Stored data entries
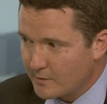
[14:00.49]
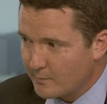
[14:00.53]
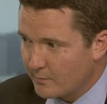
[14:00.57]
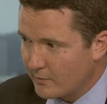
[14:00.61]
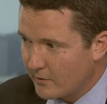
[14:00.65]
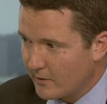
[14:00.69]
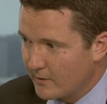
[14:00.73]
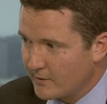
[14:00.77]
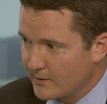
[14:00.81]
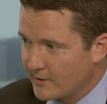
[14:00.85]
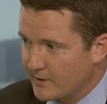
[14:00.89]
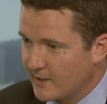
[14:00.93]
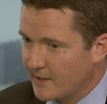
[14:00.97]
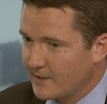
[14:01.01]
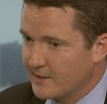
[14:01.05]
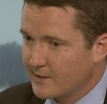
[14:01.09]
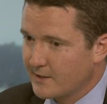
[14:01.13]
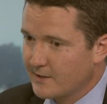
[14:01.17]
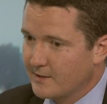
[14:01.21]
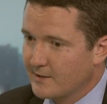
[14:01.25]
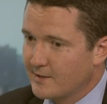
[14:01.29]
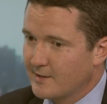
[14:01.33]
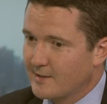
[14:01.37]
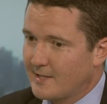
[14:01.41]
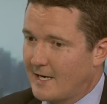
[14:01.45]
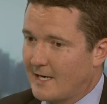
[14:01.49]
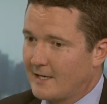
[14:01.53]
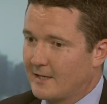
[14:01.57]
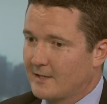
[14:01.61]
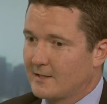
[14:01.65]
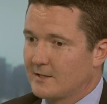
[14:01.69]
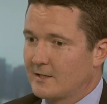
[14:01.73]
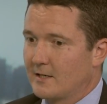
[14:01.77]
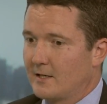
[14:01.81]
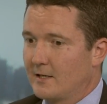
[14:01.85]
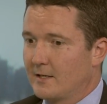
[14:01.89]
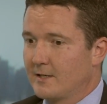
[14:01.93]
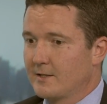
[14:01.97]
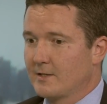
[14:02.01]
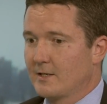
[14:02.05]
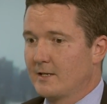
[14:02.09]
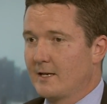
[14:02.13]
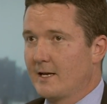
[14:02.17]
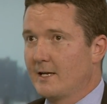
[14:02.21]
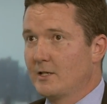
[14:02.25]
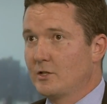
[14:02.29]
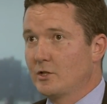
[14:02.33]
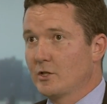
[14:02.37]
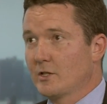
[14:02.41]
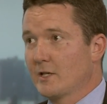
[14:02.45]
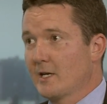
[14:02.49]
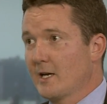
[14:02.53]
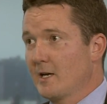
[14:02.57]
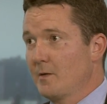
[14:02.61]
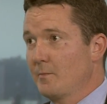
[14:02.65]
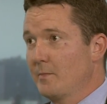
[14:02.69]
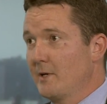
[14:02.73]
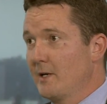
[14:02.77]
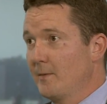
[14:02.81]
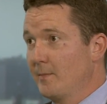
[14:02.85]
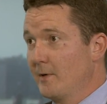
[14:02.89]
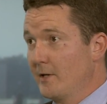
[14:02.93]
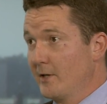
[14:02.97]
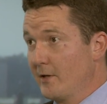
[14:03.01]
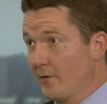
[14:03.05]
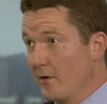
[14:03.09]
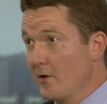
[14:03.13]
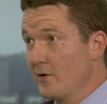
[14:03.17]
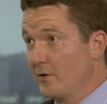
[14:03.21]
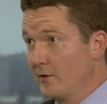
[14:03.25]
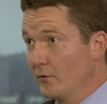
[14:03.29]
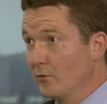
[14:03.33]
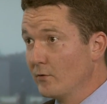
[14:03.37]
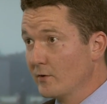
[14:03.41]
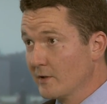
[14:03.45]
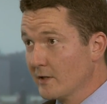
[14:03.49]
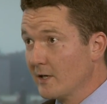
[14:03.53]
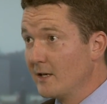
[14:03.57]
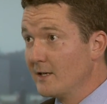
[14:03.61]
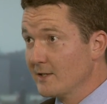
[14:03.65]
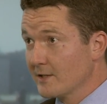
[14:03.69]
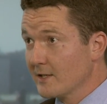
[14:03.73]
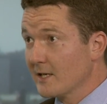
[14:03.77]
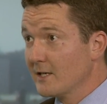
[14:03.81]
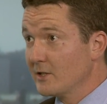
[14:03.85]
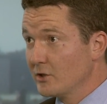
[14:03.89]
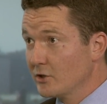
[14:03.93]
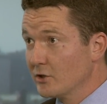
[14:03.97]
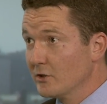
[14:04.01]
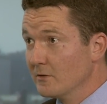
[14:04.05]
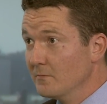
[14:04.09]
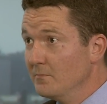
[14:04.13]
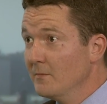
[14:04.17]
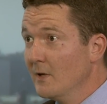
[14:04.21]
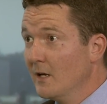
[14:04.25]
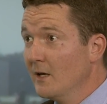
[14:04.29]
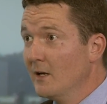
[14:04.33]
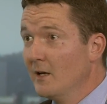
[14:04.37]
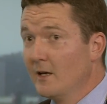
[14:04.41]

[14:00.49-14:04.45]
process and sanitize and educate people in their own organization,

Work task :: Images are to be left out when the records above are written out again exactly.

Output for this exercise ::
[14:00.49]
[14:00.53]
[14:00.57]
[14:00.61]
[14:00.65]
[14:00.69]
[14:00.73]
[14:00.77]
[14:00.81]
[14:00.85]
[14:00.89]
[14:00.93]
[14:00.97]
[14:01.01]
[14:01.05]
[14:01.09]
[14:01.13]
[14:01.17]
[14:01.21]
[14:01.25]
[14:01.29]
[14:01.33]
[14:01.37]
[14:01.41]
[14:01.45]
[14:01.49]
[14:01.53]
[14:01.57]
[14:01.61]
[14:01.65]
[14:01.69]
[14:01.73]
[14:01.77]
[14:01.81]
[14:01.85]
[14:01.89]
[14:01.93]
[14:01.97]
[14:02.01]
[14:02.05]
[14:02.09]
[14:02.13]
[14:02.17]
[14:02.21]
[14:02.25]
[14:02.29]
[14:02.33]
[14:02.37]
[14:02.41]
[14:02.45]
[14:02.49]
[14:02.53]
[14:02.57]
[14:02.61]
[14:02.65]
[14:02.69]
[14:02.73]
[14:02.77]
[14:02.81]
[14:02.85]
[14:02.89]
[14:02.93]
[14:02.97]
[14:03.01]
[14:03.05]
[14:03.09]
[14:03.13]
[14:03.17]
[14:03.21]
[14:03.25]
[14:03.29]
[14:03.33]
[14:03.37]
[14:03.41]
[14:03.45]
[14:03.49]
[14:03.53]
[14:03.57]
[14:03.61]
[14:03.65]
[14:03.69]
[14:03.73]
[14:03.77]
[14:03.81]
[14:03.85]
[14:03.89]
[14:03.93]
[14:03.97]
[14:04.01]
[14:04.05]
[14:04.09]
[14:04.13]
[14:04.17]
[14:04.21]
[14:04.25]
[14:04.29]
[14:04.33]
[14:04.37]
[14:04.41]

[14:00.49-14:04.45]
process and sanitize and educate people in their own organization,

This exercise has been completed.